Boston's police commissioner squared off in court Tuesday with the leader of the city's largest police union over a plan to have 100 officers wear body cameras, as lawyers for each side accused the other of having "unclean hands" in a long-simmering dispute over police accountability.
A pilot program was scheduled to start last week. But after no officers volunteered, Commissioner William Evans ordered 100 officers to wear the cameras. That prompted the Boston Police Patrolmen's Association to ask a judge to issue an injunction to halt the program until a new agreement can be negotiated.
Union President Patrick Rose testified Tuesday that the city violated its agreement with the union when Evans assigned officers to what was supposed to be an all-volunteer program. Rose acknowledged that he told members not to volunteer for the program before the union had reached an agreement with the city. But he insisted that once the agreement was reached, he encouraged officers to volunteer.
"We know we're going to have cameras on ... all I ever looked for was an agreement that took care of the things we wanted to take care of," Rose said.
Kay Hodge, a lawyer for the city, suggested that the union deliberately failed to encourage its members to volunteer for the program.
"We believe the union is here with unclean hands," she said.
Union attorney Susan Horwitz used the same phrase when referring to the city. "Talk about unclean hands," she said, referring to the decision by Evans to order officers to wear cameras.
Activists around the country have called for police body cameras since the fatal shooting of Michael Brown in Ferguson, Missouri, in 2014, followed by a succession of other police shootings of unarmed black men.

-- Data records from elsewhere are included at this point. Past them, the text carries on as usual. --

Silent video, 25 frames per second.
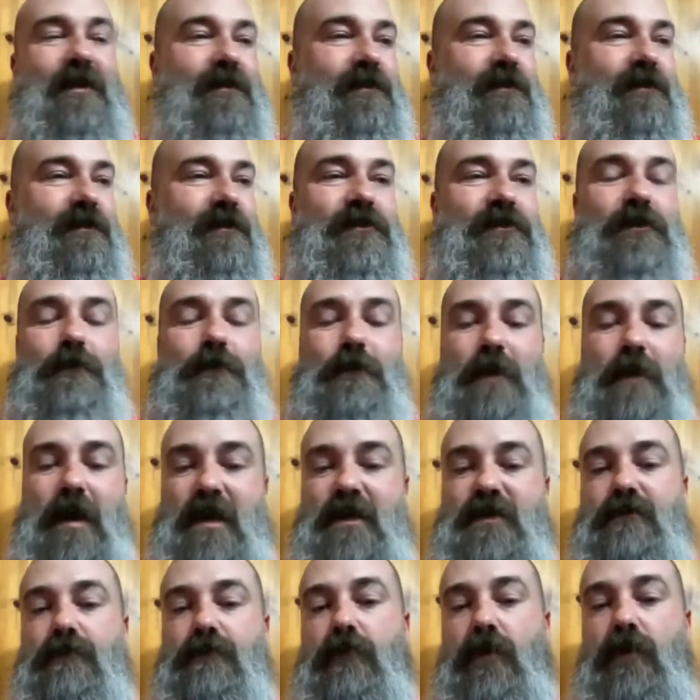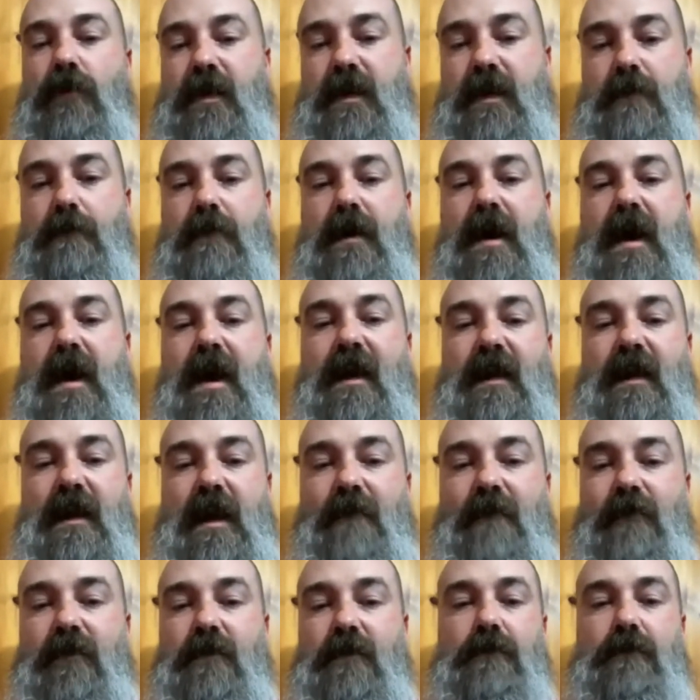could you imagine bringing him back and
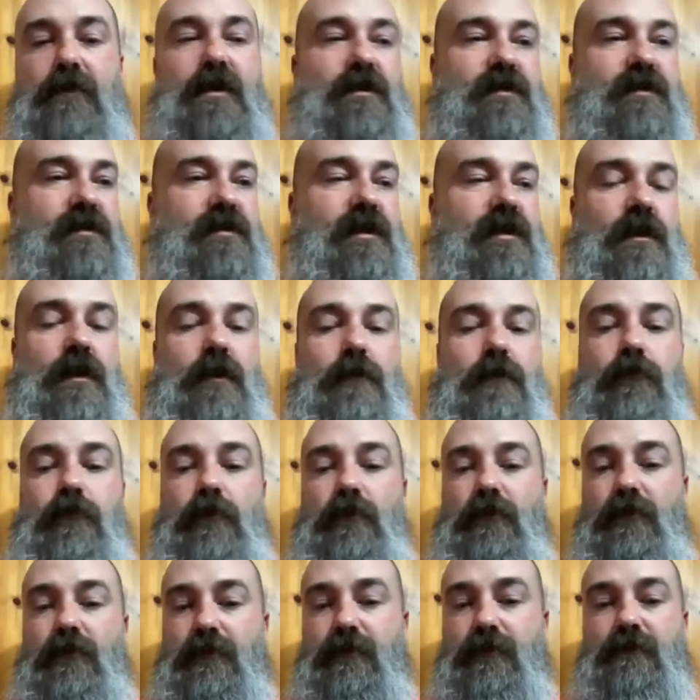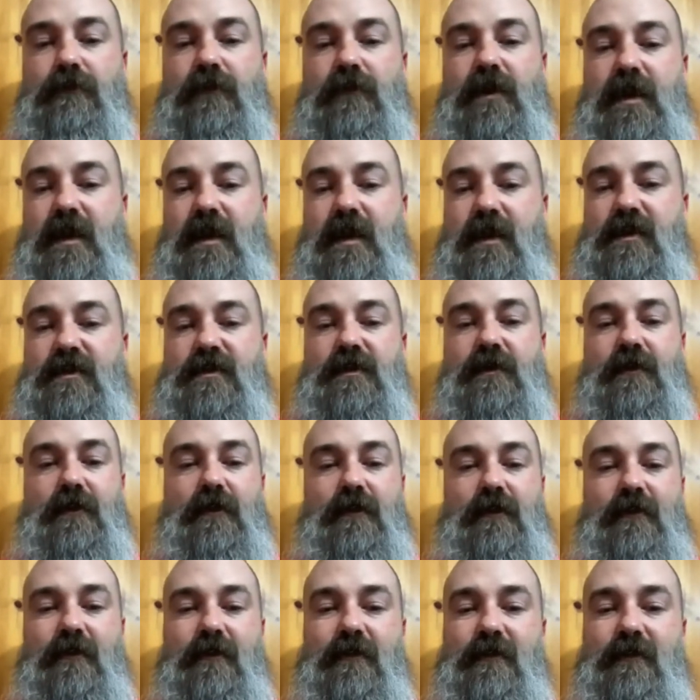having him be a setup with Hicks
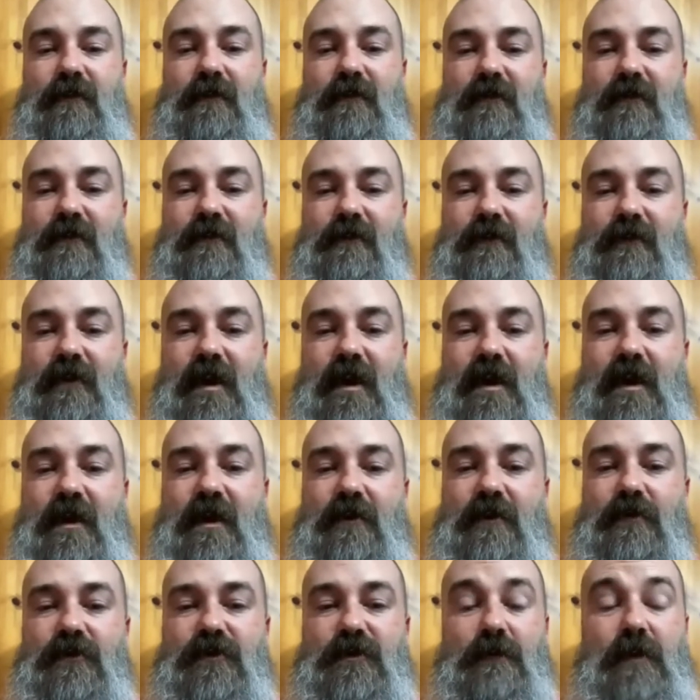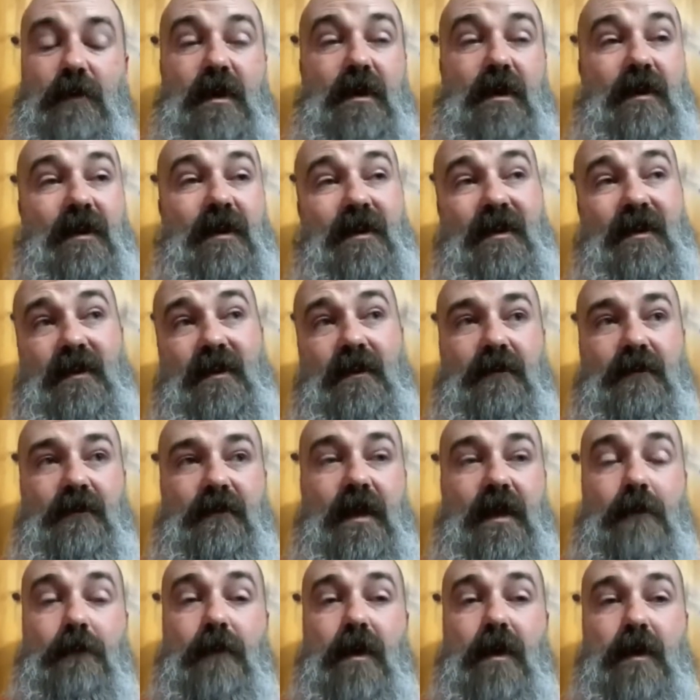and Gallegos? I mean,
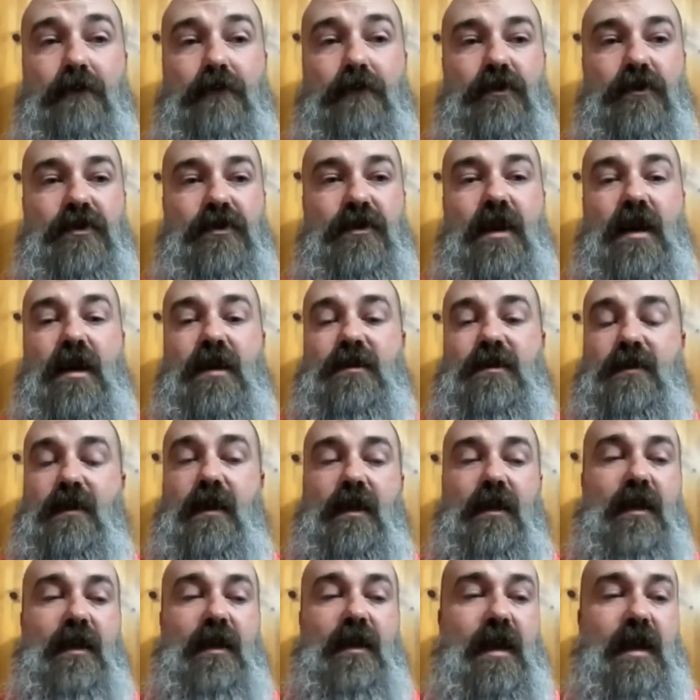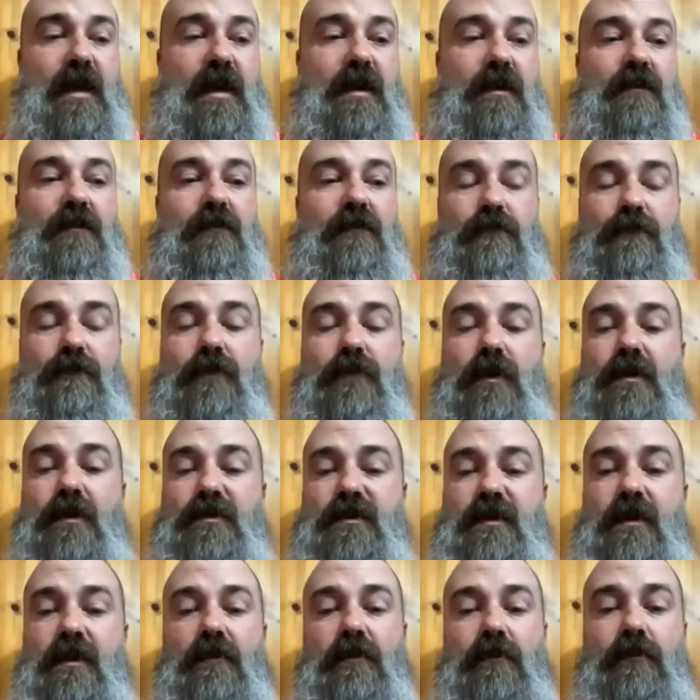that may push guys like Gant and Ponce
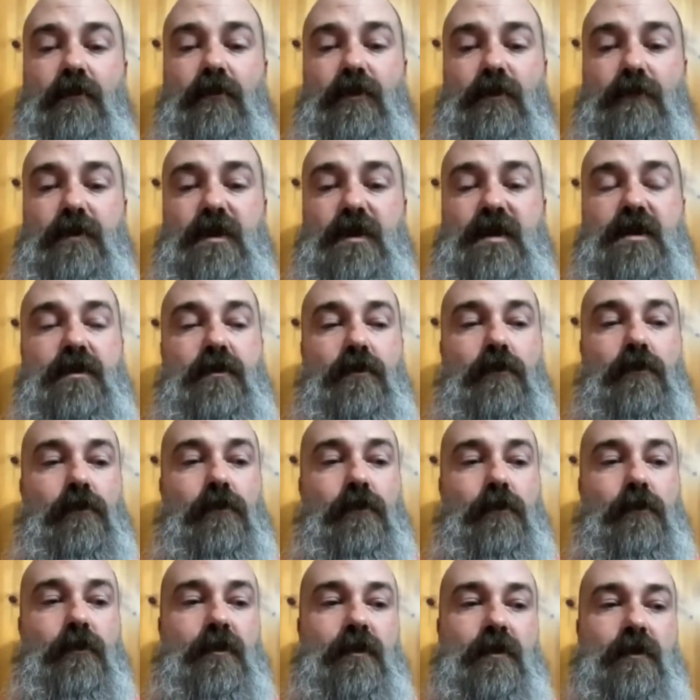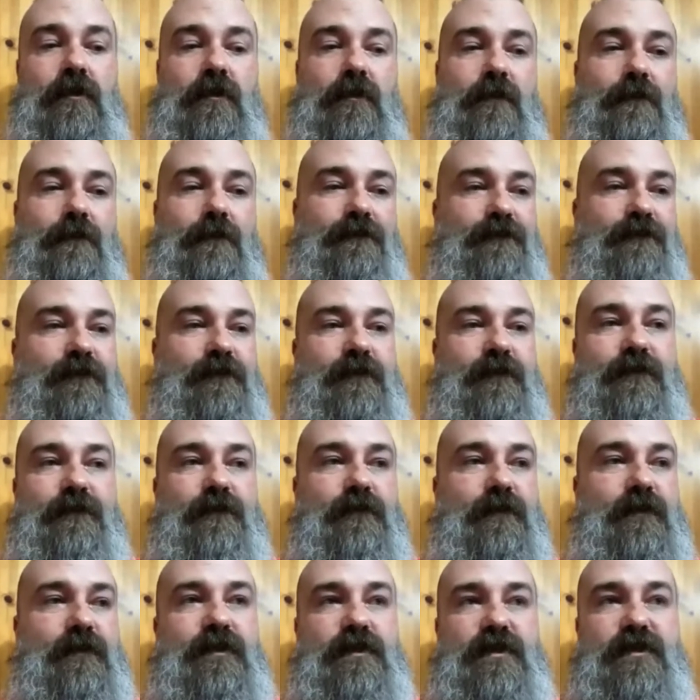de Leon to be your
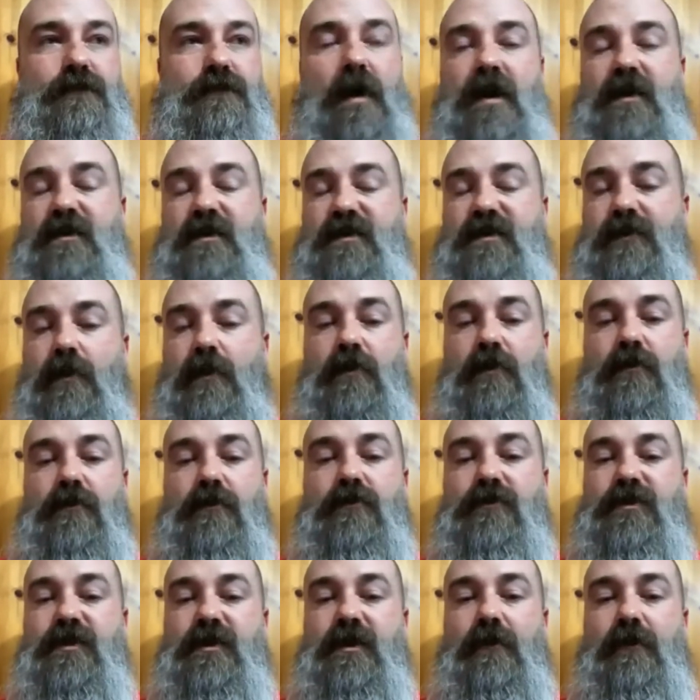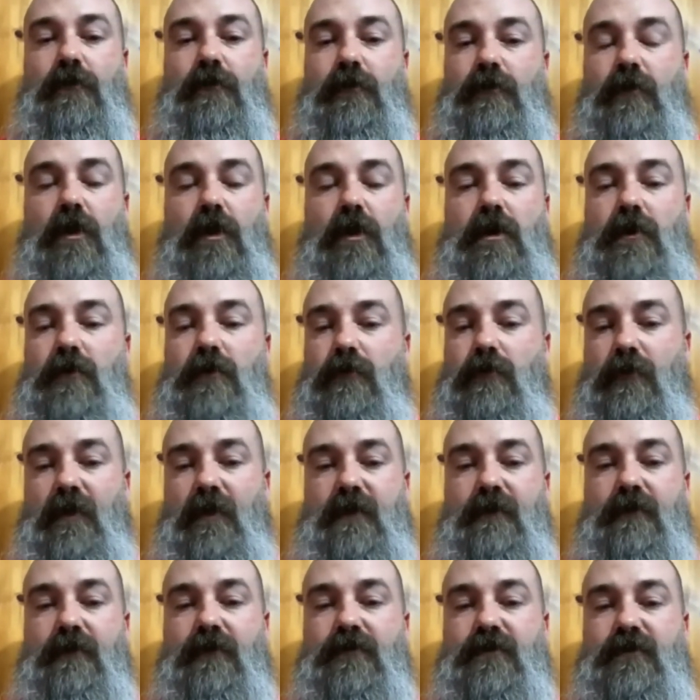spot starters or long
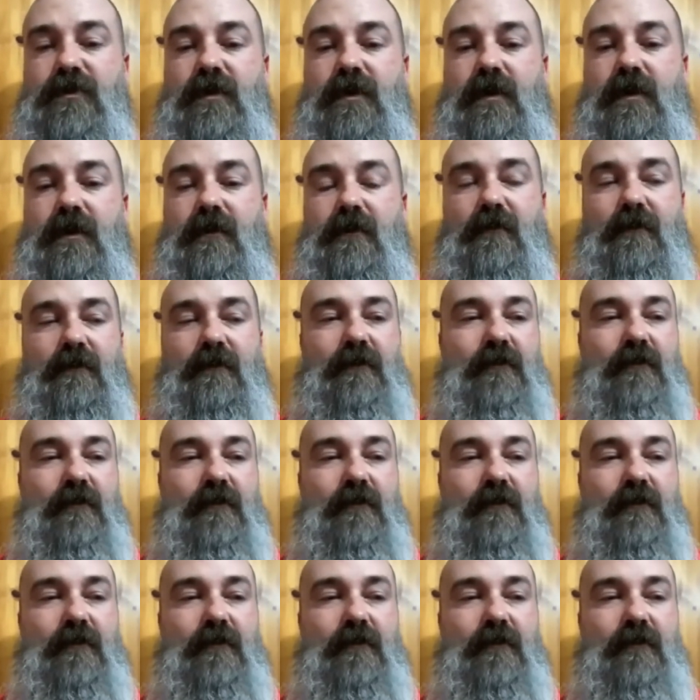relievers. And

Evans acknowledged that he was initially "lukewarm" on whether body cameras were needed in Boston, where the police department has been hailed for its community policing and strong relationships with city residents. But he said his position has evolved over the past year, when he was able to use surveillance videos after police shootings to show community leaders that police fired only when they had to defend themselves.
"The video helped us keep the city calm," he said.
"I've realized more and more what value (cameras) have given, with what's gone on in this country," he said.
Evans said he wants the program to begin next week and believes it's within his authority as police commissioner to order officers to wear the cameras. He said renegotiating with the union and soliciting volunteers at this point "will only further delay the start of the program."
Judge Douglas Wilkins did not immediately rule on the union's injunction request. The hearing will continue Wednesday.